|Home Teaching Areas of Research C.V. Publications Personal Webpage Assessment Submission|
TechRead: A System for Deriving Braille and Spoken Output from LaTeX Documents
Donal Fitzpatrickand Alex Monaghan
Computer Applications, Dublin City University
One of the most difficult aspects of research for a blind student is the unavailability of technical material in a format accessible to them. To date, much of the effort of transforming documents into either Braille or spoken output has been in the literary rather than in the technical or scientific areas. For example, the majority of the spoken text produced by existing screen access technology does not harness the capabilities of synthetic speech devices but instead outputs the material using a monotone. TechRead, on the other hand, is a system which, it is hoped, will render technical documents more accessible to blind people. This software will take LaTex documents as input and produce Braille or spoken output from them.
The main aims of Techread are as follows:
This paper discusses the fundamental principles underlying this system. It aims to show how the LaTeX document is transformed into an internal representation of the document, and from this to either Braille or spoken output. The final section discusses how the system will be expanded to cater for mathematical material, and our beliefs that the ideas contained in the system can be used to improve screen access technology.
Keywords: LaTeX, Spoken Documents, Braille
For many years, the focus of those writing software to translate material into Braille has been on non-technical documents. Much of the effort has gone into producing software which will translate literary material into Braille while ignoring the more technical documents. Therefore, as can be imagined, the procurement of technical data for those who cannot read the printed version is both a time-consuming and tedious affair.
TechRead aims to solve this problem. The purpose of the system is to take a file in LaTeX [2,3], and to produce an output file in some medium accessible to blind people. A two-fold approach is taken here.
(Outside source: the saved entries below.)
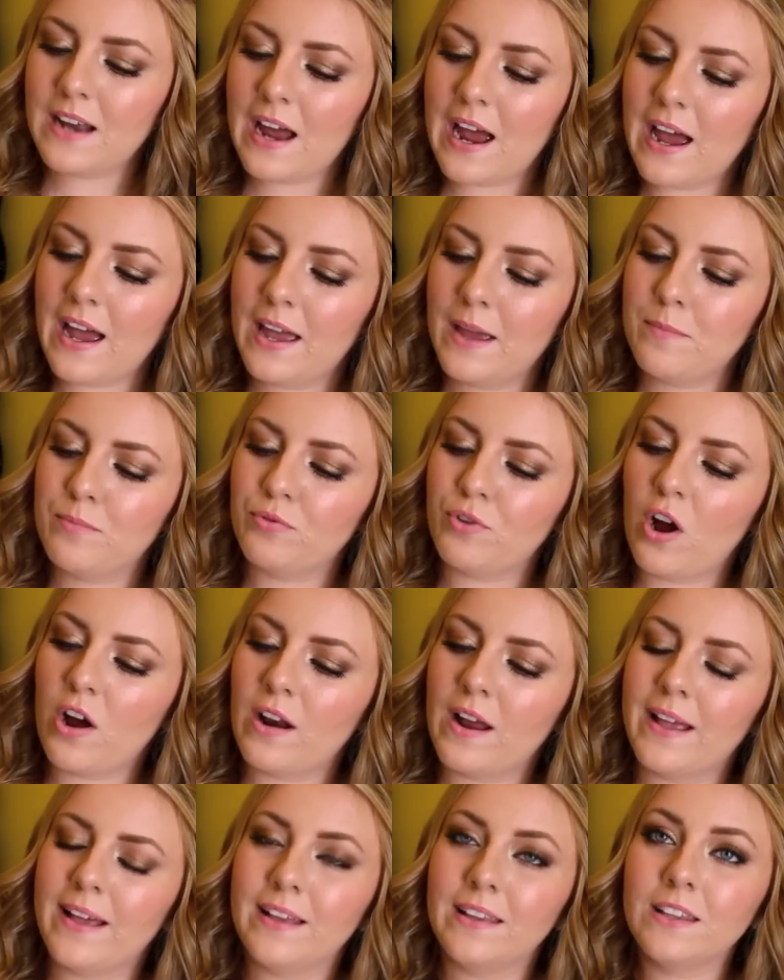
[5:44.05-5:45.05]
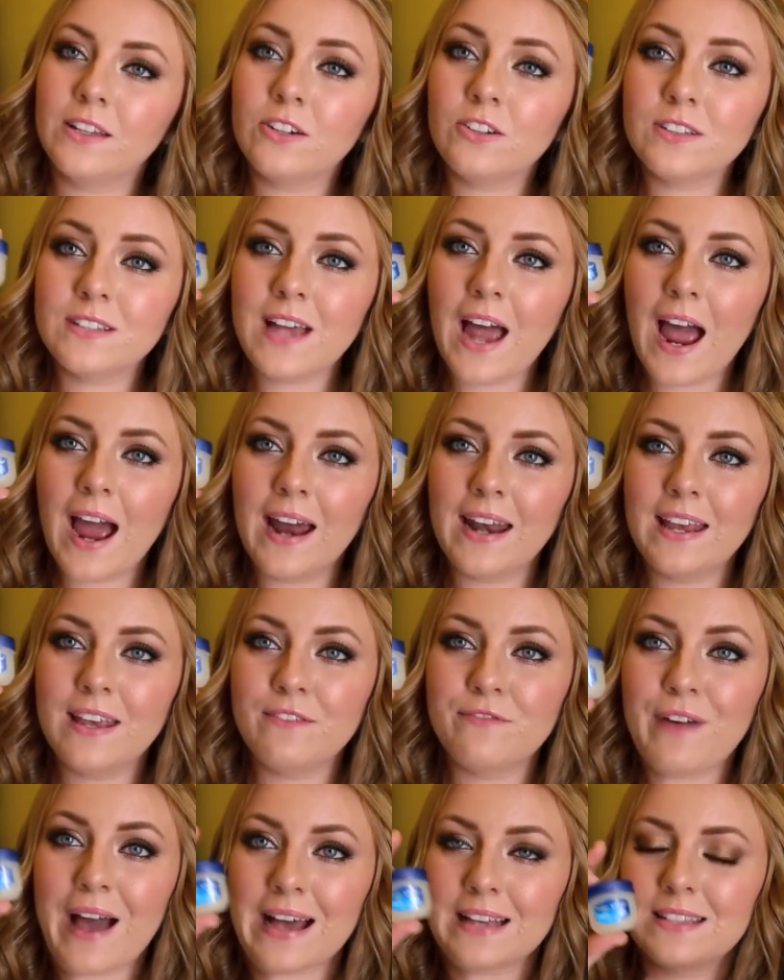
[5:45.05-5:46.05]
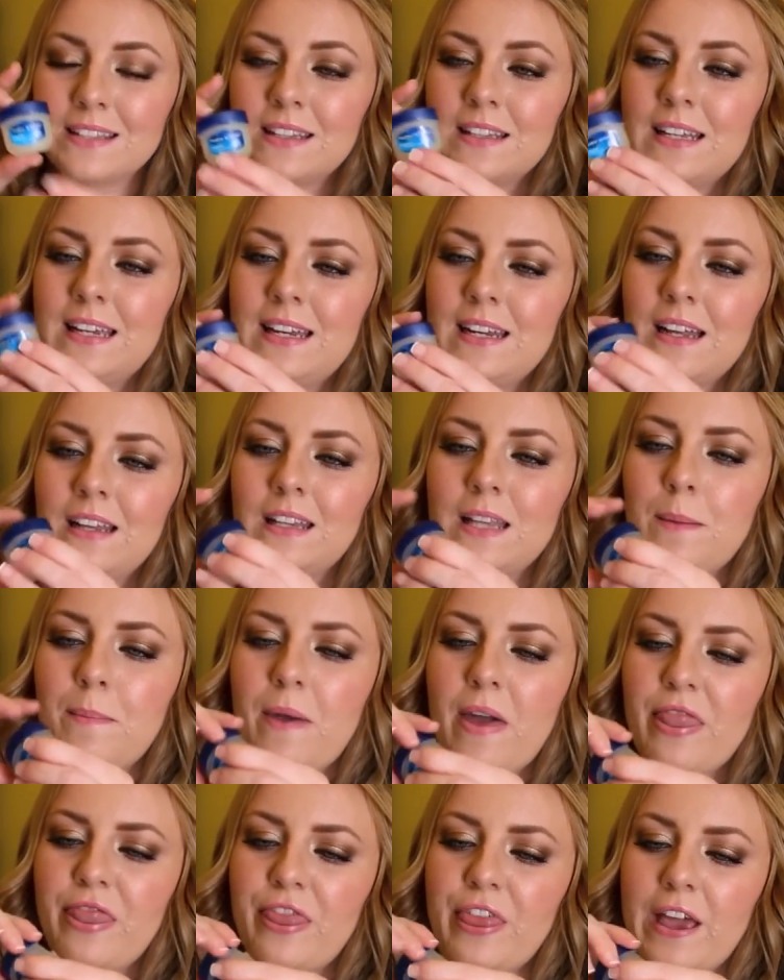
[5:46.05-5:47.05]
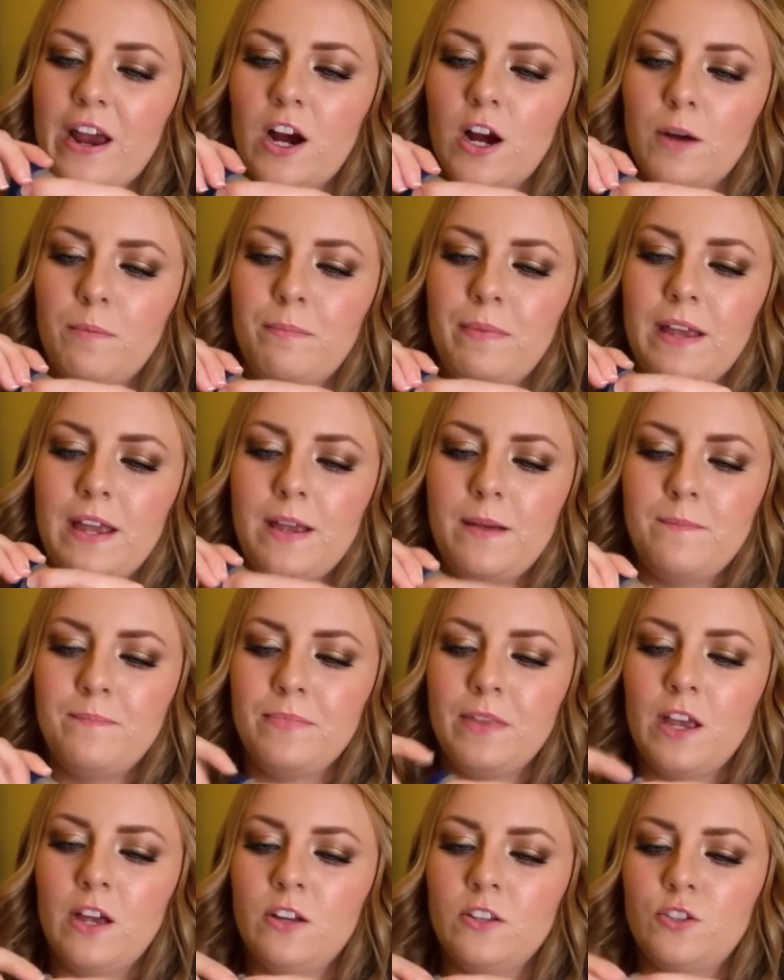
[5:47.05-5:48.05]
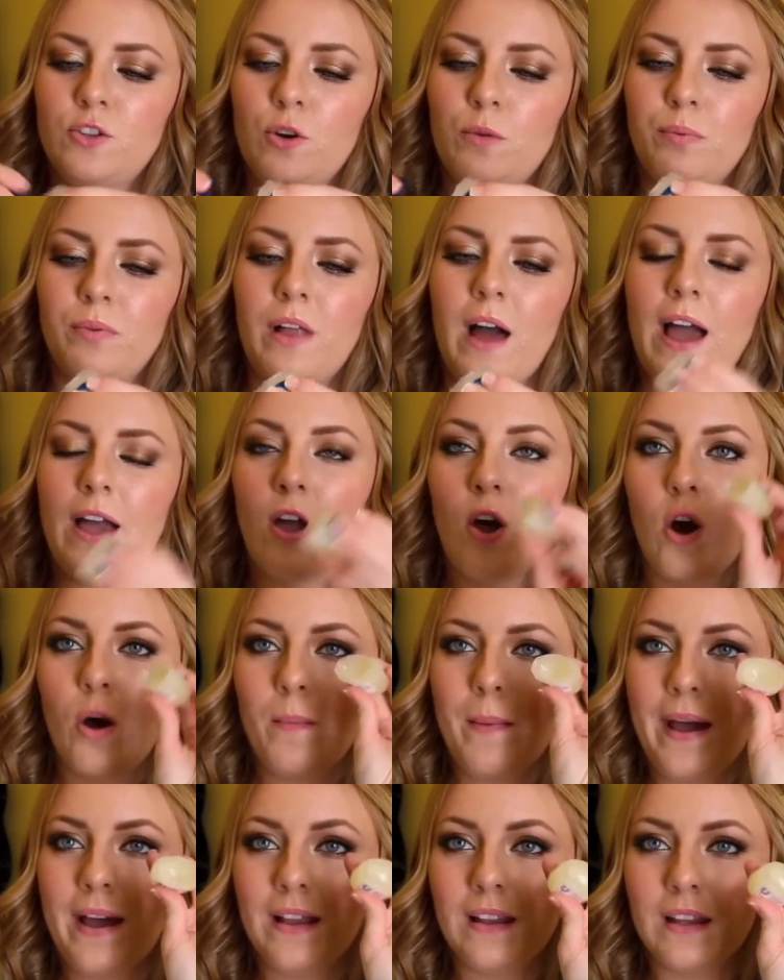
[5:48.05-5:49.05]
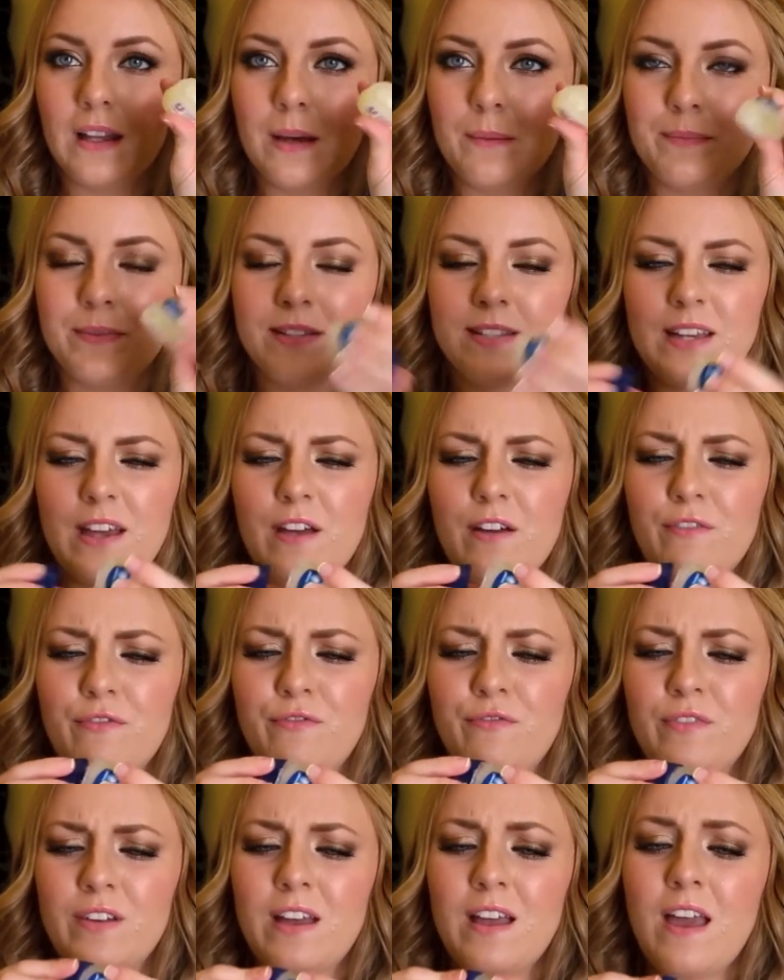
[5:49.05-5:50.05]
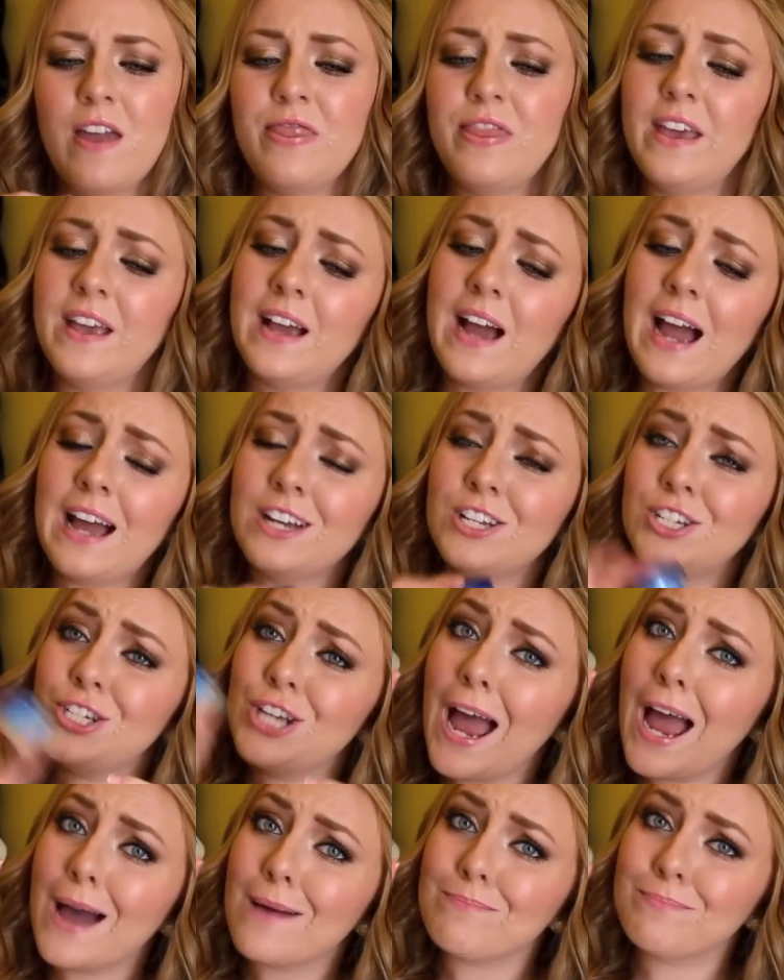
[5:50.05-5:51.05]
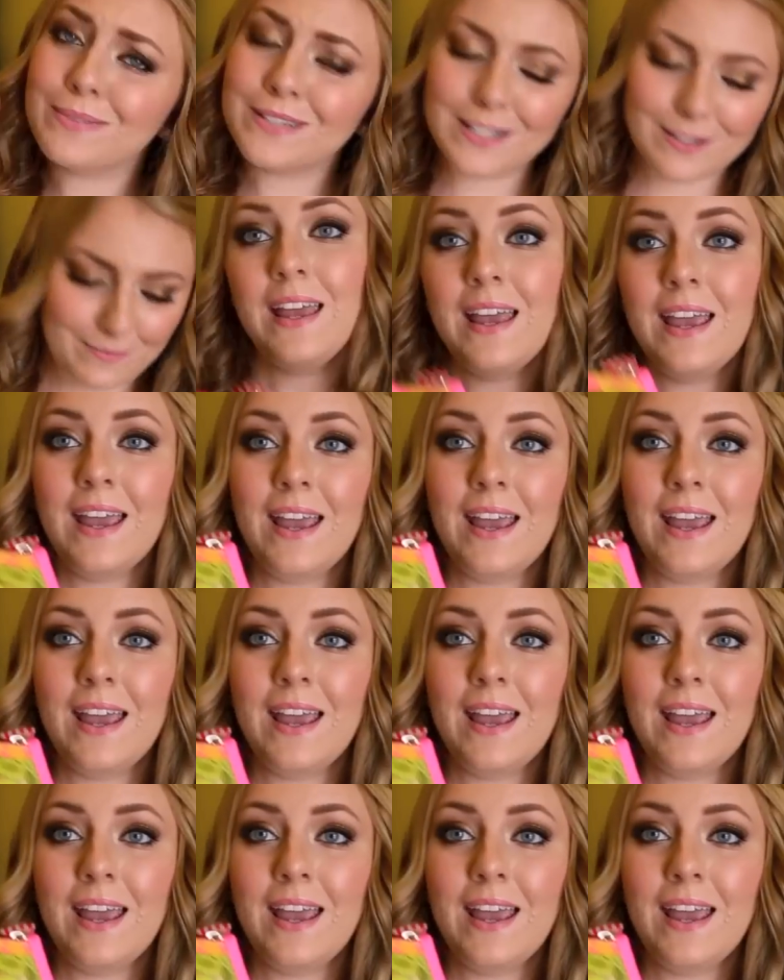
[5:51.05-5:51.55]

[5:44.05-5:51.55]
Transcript: I brought a little tiny Vaseline lip therapy to apply on my lips if they got chapped.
Firstly, the system will take the input source file and derive a Braille file from it. The user will then be able to obtain a hard-copy of this file using a standard Braille Embosser. The reason for using Braille is simple. Many people think that it is an out-dated, archaic system, which has no use in the modern age of advanced technology. However, it is a fact that for many people Braille has been their standard means of reading for most of their lives, and in our view they must be catered for by TechRead. The translator will, as closely as possible, represent the structure of the document i.e., the Brailled document will be as close a replica of the printed version as it is possible or sensible to be. There will, by the very nature of Braille, be some discrepancy here particularly in the area of lay-out.
While Braille to many is the only means of reading a document, it is limited. By its very nature as a tactile system, Braille cannot convey many aspects of documents which sighted people find so important, and which they take for granted. For example, it is only possible to show emphasis in Braille in one way. In order to do this, the emphasised text is italicised no matter what the printed font might be. Speech on the other hand allows for a far wider scope. It is possible for example to have different voice characteristics for emboldened or italicised text. Another major advantage of speech is its ability to convey both document structure and layout characteristics of a document by the use of prosodic characteristics.
Techread's second mode therefore combines existing speech synthesis technology with an analysis of document markup information to produce a "speaking document browser". Our current strategy is to take LaTeX as an input source and to produce an off-screen model of the document from this. Using this model, the blind person will be able to read a document in as similar a manner to their sighted colleagues as possible. An example of how this system will work is as follows.
Let us assume that the document being browsed is a newspaper, with sections, headlines and articles. The sighted person will read the section if it interests them. However, there might be headlines in this section that they wish to skip, or paragraphs in the articles which they do not wish to read. The document browser aims to provide the blind user with exactly the same functionality. The browser will allow the blind user to skip sections, paragraphs etc. Also, to return to the analogy of the newspaper, if the sighted person wishes to find the next headline, then they can simply scan down the page to see it. The document browser will allow the blind user to go directly to the next/previous section or sub-section of the document.
The advantages of such a system would be many. Unlike the current situation the blind reader would not have to read superfluous and extraneous information. They could "scan" the document using the browser, until the relevant material has been reached and then read it.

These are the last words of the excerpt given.